Song of Aria #3 - Rain

6:50 PM fe 0 Comments


          Sambil menyusuri jalanan setelah meninggalkan toko alat musik itu, Aira mendapati dirinya tidak tenang. Ia gelisah dan memilih untuk menghilangkannya dengan berbagai cara. Tapi apa? Ia tidak mungkin berteriak di tengah orang ramai seperti ini. Ia juga tidak mungkin menari. Lebih parah lagi, ia tidak mungkin naik pohon dan bercerita kepada angin.
Akhirnya saat ia melewati Miles, restoran yang terkenal enak, yang sedang dipadati pengunjung saat jam makan siang, langkahnya terhenti. Dari dalam jendela yang lebar terlihat satu panggung yang kosong dengan perlengkapan band di dalamnya. Ada bass, gitar, drum, mic, dan… satu grand piano yang terletak di salah satu panggung khusus tersendiri di dalam panggung utama.
Piano, pikir Aira cepat. Aku ingin main piano!

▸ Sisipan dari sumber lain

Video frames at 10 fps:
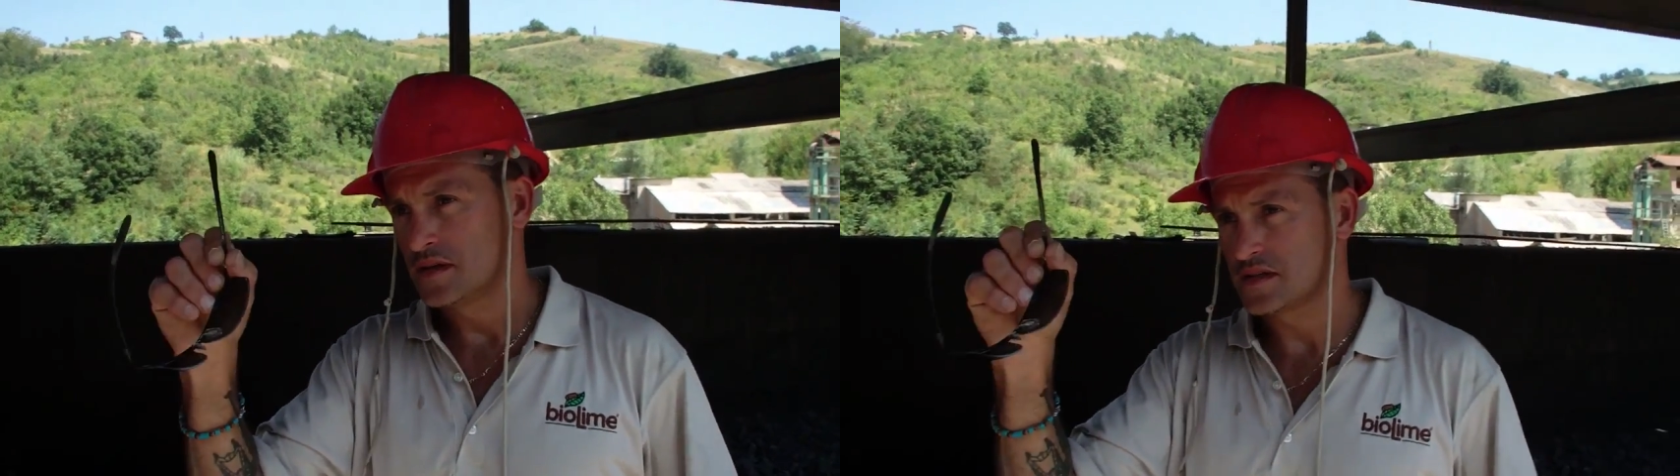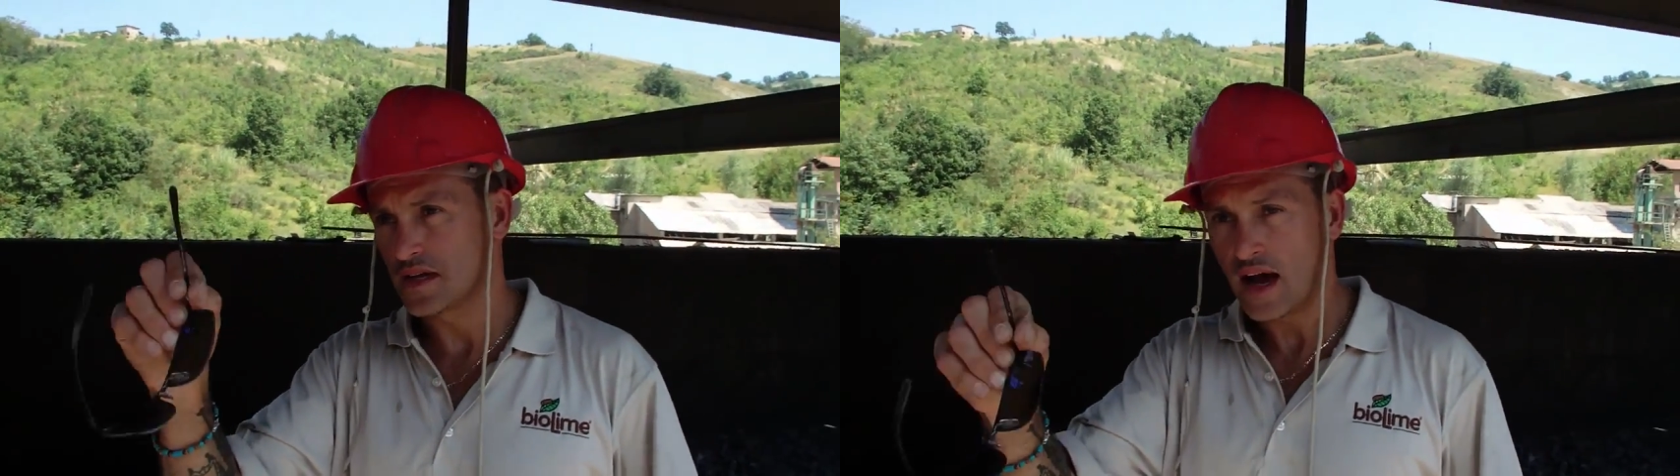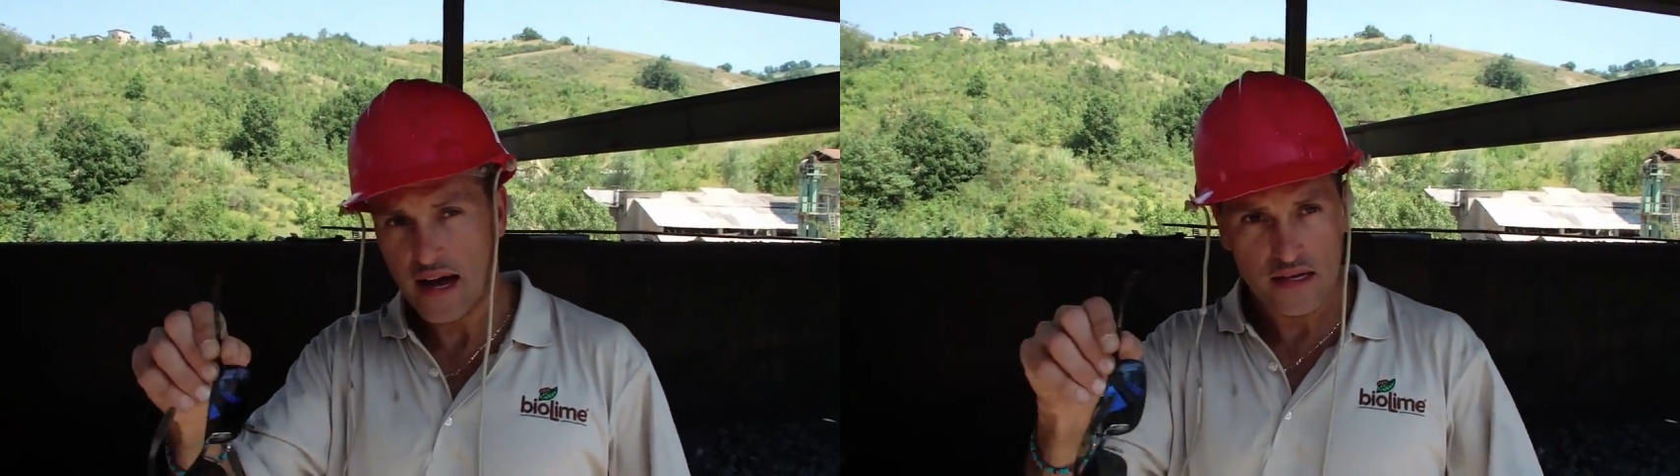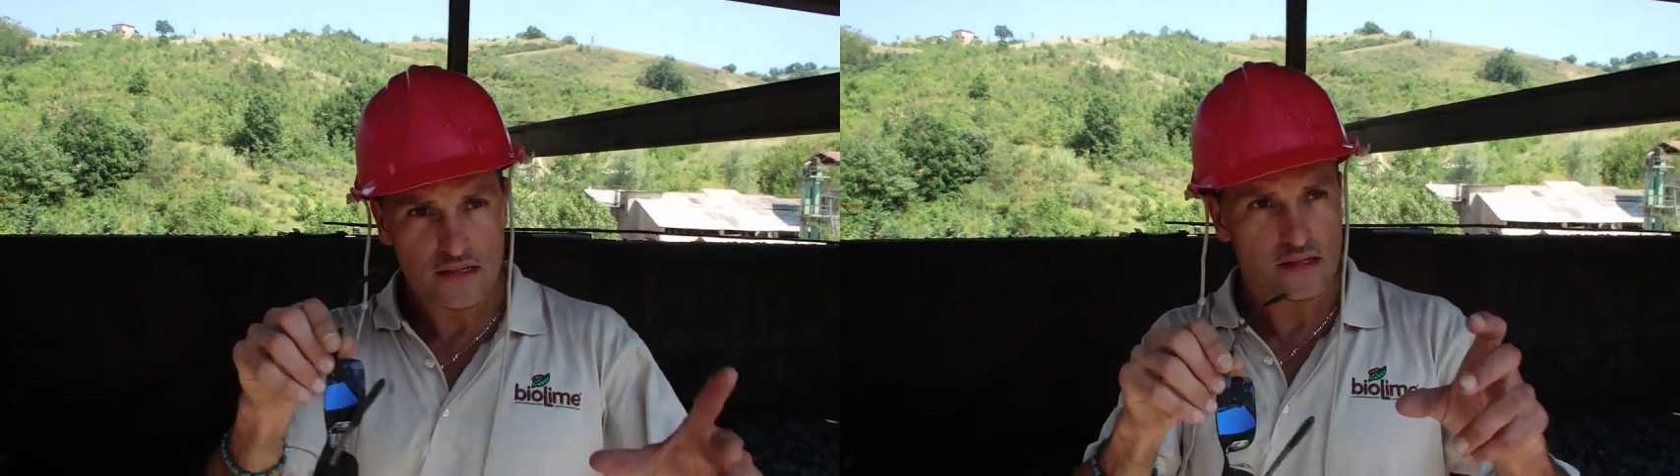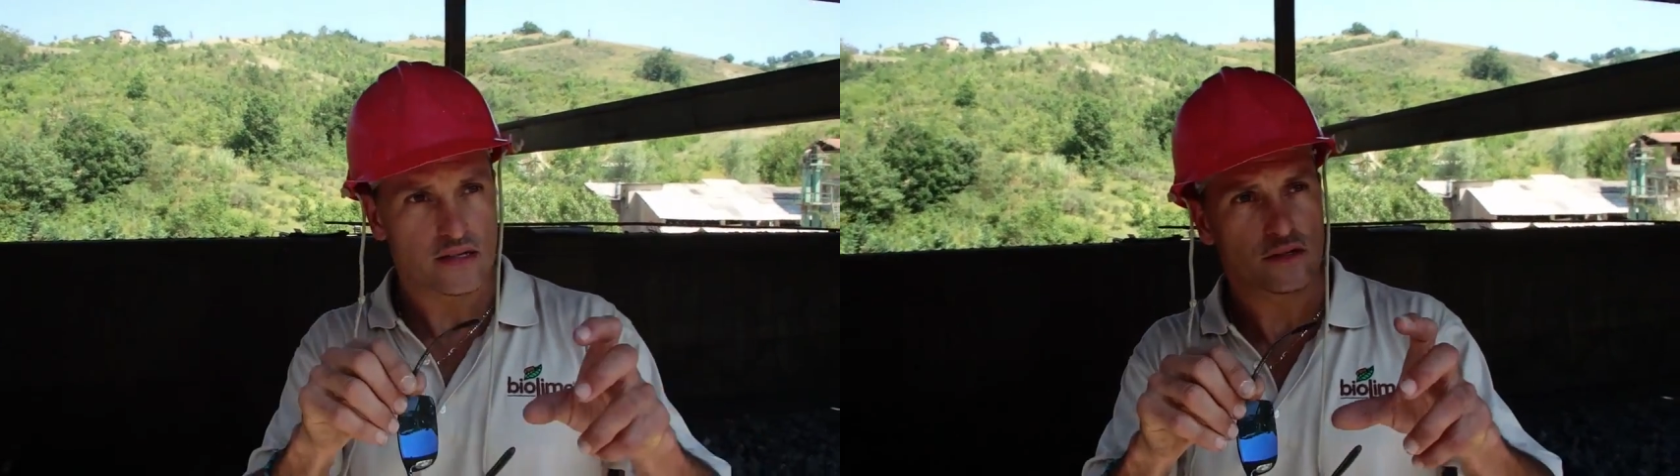
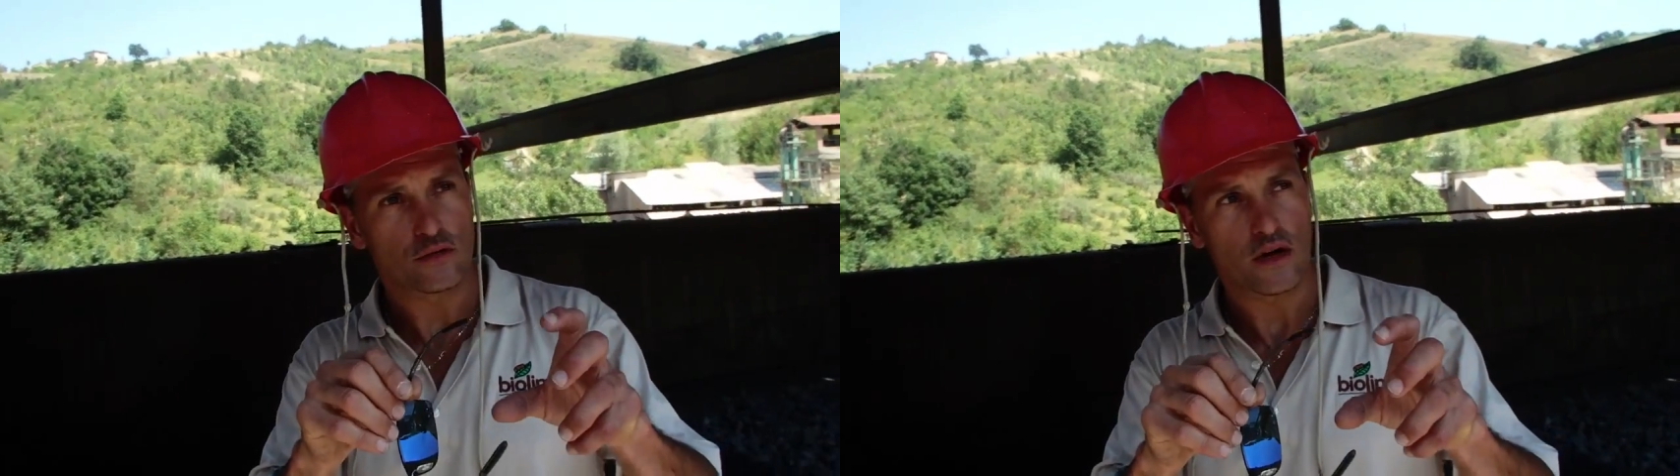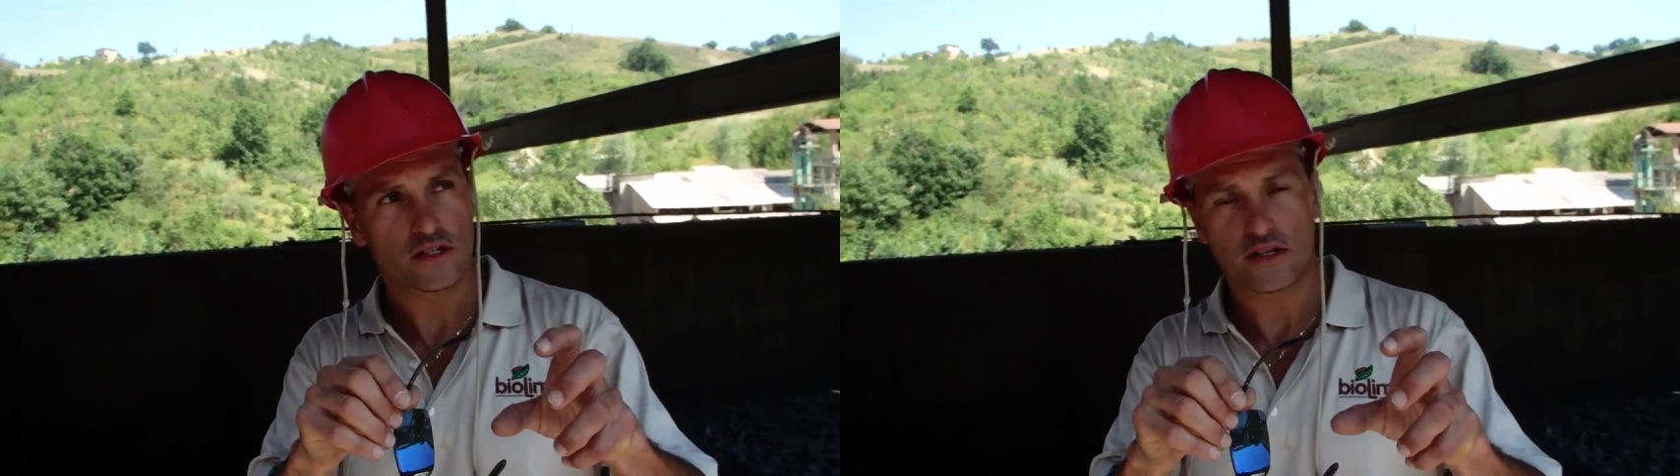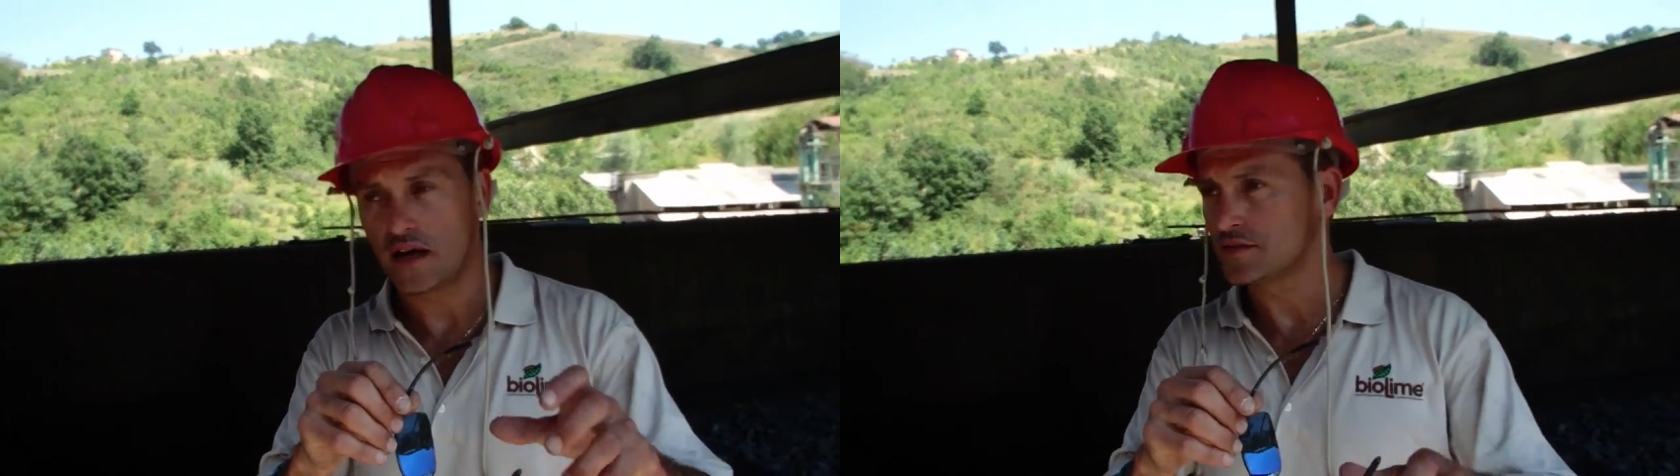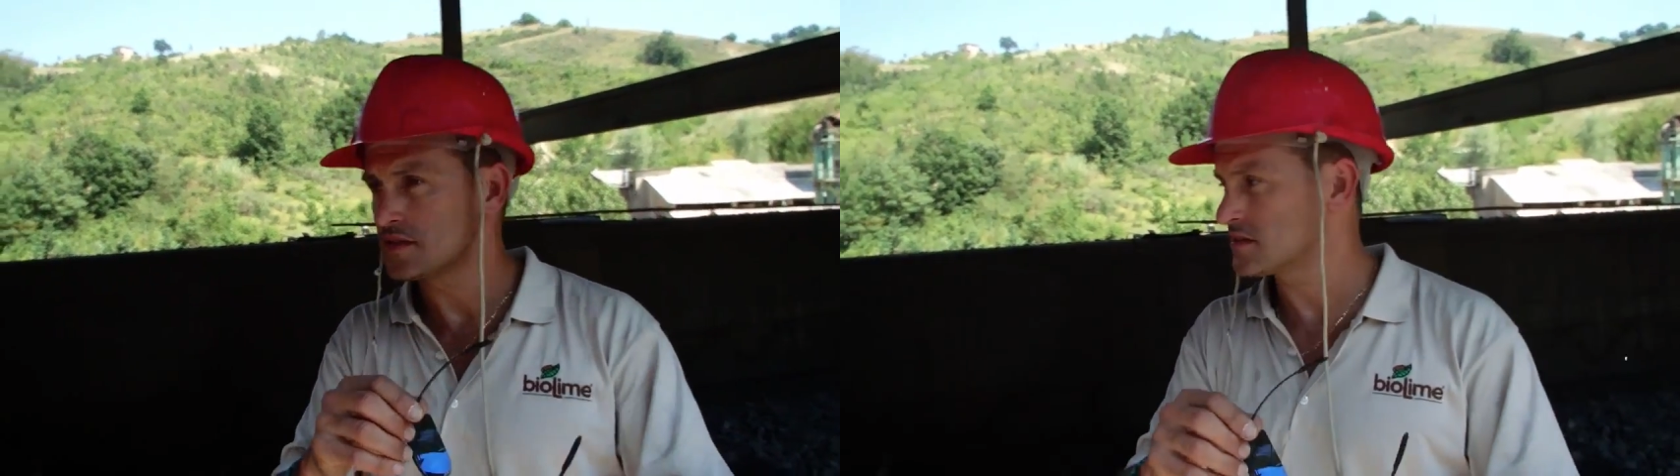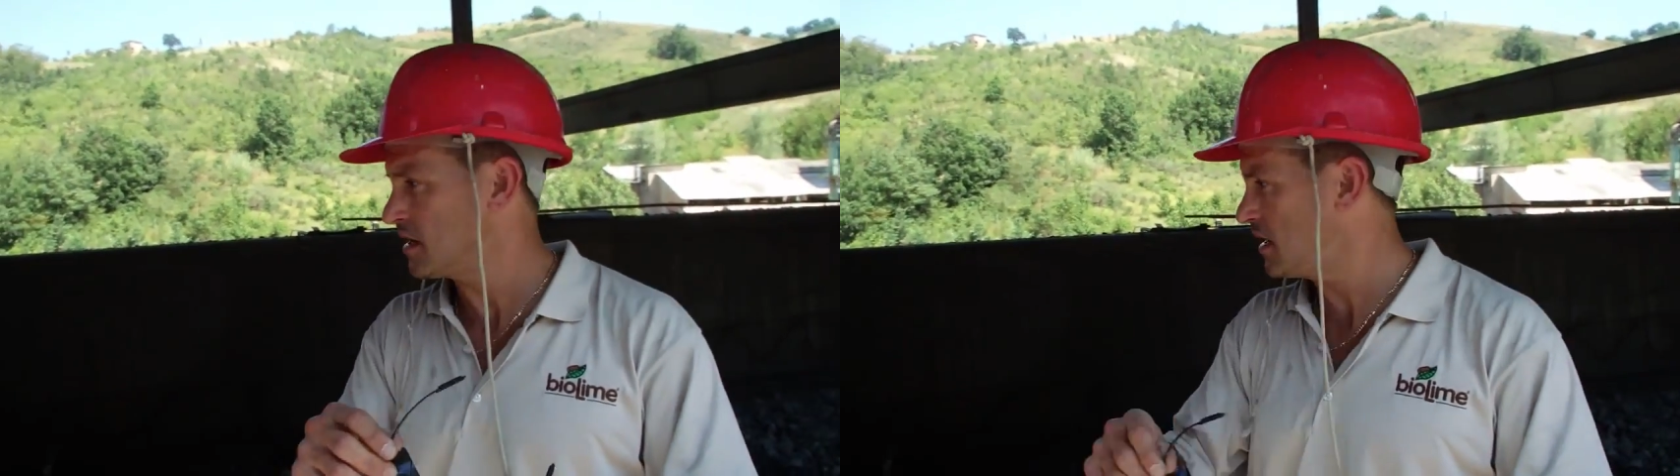sized, crushed down to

Ia memarkir sepedanya dan menaiki tangga restoran itu lalu mendorong pintu kacanya agar terbuka.
Tidak ada yang memperhatikannya saat ia masuk ke dalam kecuali seorang pelayan yang menunggu untuk menyambut tamu, dan seorang pria menarik dengan wajah bosan karena mendengar celotehan pria lain di sebelahnya.
“Selamat datang,” sapa pelayan yang meyambut kedatangannya. “Anda ingin meja untuk berapa orang?”
Dia tahu, pikir Aira saat melihat wajah tidak percaya yang terpampang di wajah pelayan itu selama dua detik penuh sebelum ia ingat tugasnya untuk menyapa.
Gadis itu tidak peduli. Ia meninggalkan pelayan itu berdiri di pintu dan langsung menuju kearah grand piano di panggung itu. Ia langsung duduk dan membuka penutup pianonya. Binar kelegaan terpancar dari matanya saat ia menemukan hal yang bisa membuatnya melampiaskan kekesalannya.
Saat itulah Erland Avendale yang duduk menyamping dari arah panggung merasa tertarik dengan gadis itu. Wajah gadis itu polos tanpa make up. Tapi wajahnya sangat bersih, putih, dengan bibir warna merah agak pucat, hidung mancung, dan mata sendu. Wajahnya oval, badannya tinggi dan proposional. Usianya, taksirnya, mungkin masih sekitar dua puluh satu atau dua puluh tiga tahun.
Erland menyembunyikan ketertarikannya dengan baik saat melihat gadis itu untuk pertama kalinya. Kali ini ia merasa harus berbagi objeknya itu dengan keluarganya dan orang-orang yang sedang makan siang di restorannya. Hebatnya, gadis berpenampilan serampangan itu tidak peduli dengan tatapan aneh orang-orang yang bertanya siapa dia.
“Maaf. Anda tidak boleh di sini. Tolong turun dari panggung ini. Kalau tidak –“
Gadis itu tidak peduli. Ia mengangkat tangannya dan menekan tuts-tuts piano itu dengan lincah. Semua orang, termasuk si pelayan itu terpana. Tapi pelayan itu terlalu sigap. Ia segera sadar dengan masalah ini.
“Maaf! Harap berhenti sekarang juga!”
Aira tidak berhenti. Dengan satu lirikan tajam penuh ancaman, ia menatap pelayan wanita berbaju seragam cokelat itu.
“A –“ pelayan itu mencoba bersuara tapi seseorang datang dan berbisik padanya.
“Bos bilang, biarkan saja dia main sebentar,” kata seorang pelayan pria yang mendapat perintah langsung dari Erland.
“Ha? Oh, baiklah,” akhirnya pelayan wanita itu menyerah dan mundur.
Aira mendapat kesempatan sekarang. Sambil berkonsentrasi pada piano dan permainannya, ia merasa dunia disekitarnya mengabur.
Tangan gadis itu terangkat dan dengan pasti ia menghentakkannya ke tuts-tuts piano itu dengan penuh rasa percaya diri dan kebahagiaan tiada terperi. Ia tersenyum lebar memainkan melodi-melodi berirama riang dengan penuh semangat.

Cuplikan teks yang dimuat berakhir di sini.